___ AVAILABLE DATA

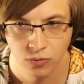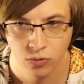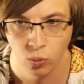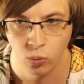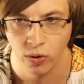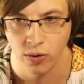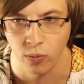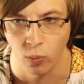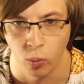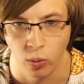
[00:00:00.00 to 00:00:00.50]

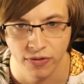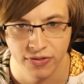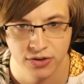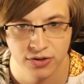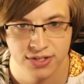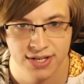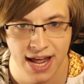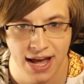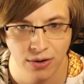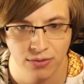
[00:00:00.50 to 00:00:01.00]
Wait,
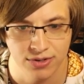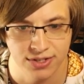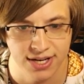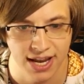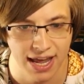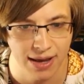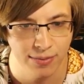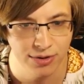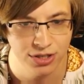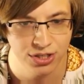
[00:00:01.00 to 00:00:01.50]
there's now
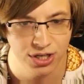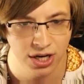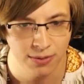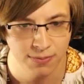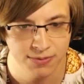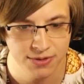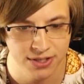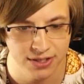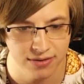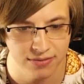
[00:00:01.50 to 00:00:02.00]
damage
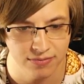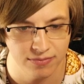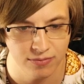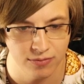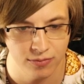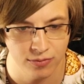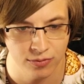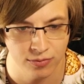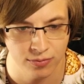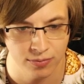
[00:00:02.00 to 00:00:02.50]
ups and
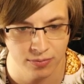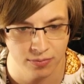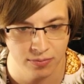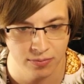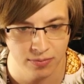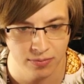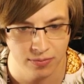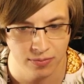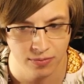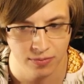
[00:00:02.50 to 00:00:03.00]

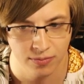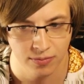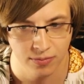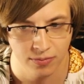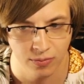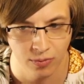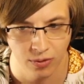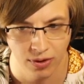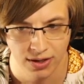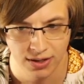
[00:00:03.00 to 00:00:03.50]

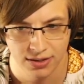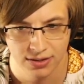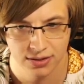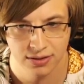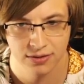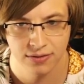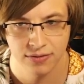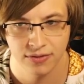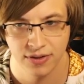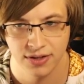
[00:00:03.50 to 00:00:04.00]
what?
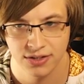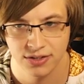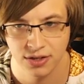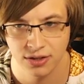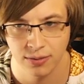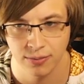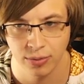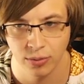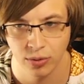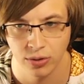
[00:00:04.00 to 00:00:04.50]
Things on
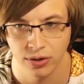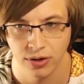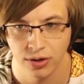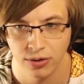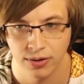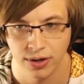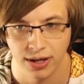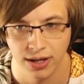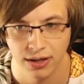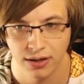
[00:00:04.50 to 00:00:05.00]
the board.
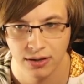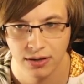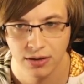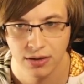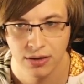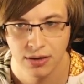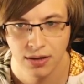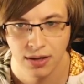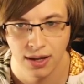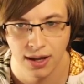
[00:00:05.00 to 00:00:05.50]
Okay.
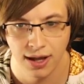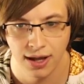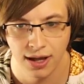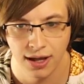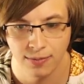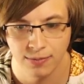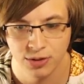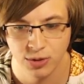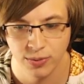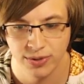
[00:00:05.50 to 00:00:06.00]

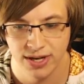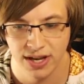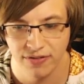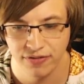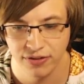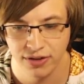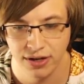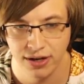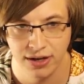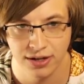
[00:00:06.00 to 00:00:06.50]
Um, so we
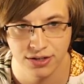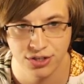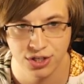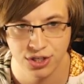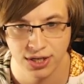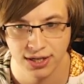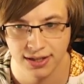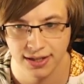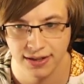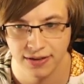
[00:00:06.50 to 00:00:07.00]
definitely need a
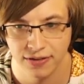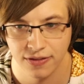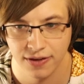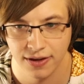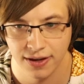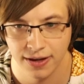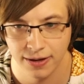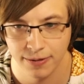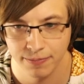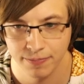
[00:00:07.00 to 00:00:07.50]
chilling
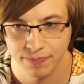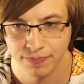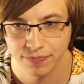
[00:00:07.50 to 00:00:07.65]
thing.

______

Without the pictures, retype all of the data above exactly.

[00:00:00.00 to 00:00:00.50]

[00:00:00.50 to 00:00:01.00]
Wait,
[00:00:01.00 to 00:00:01.50]
there's now
[00:00:01.50 to 00:00:02.00]
damage
[00:00:02.00 to 00:00:02.50]
ups and
[00:00:02.50 to 00:00:03.00]

[00:00:03.00 to 00:00:03.50]

[00:00:03.50 to 00:00:04.00]
what?
[00:00:04.00 to 00:00:04.50]
Things on
[00:00:04.50 to 00:00:05.00]
the board.
[00:00:05.00 to 00:00:05.50]
Okay.
[00:00:05.50 to 00:00:06.00]

[00:00:06.00 to 00:00:06.50]
Um, so we
[00:00:06.50 to 00:00:07.00]
definitely need a
[00:00:07.00 to 00:00:07.50]
chilling
[00:00:07.50 to 00:00:07.65]
thing.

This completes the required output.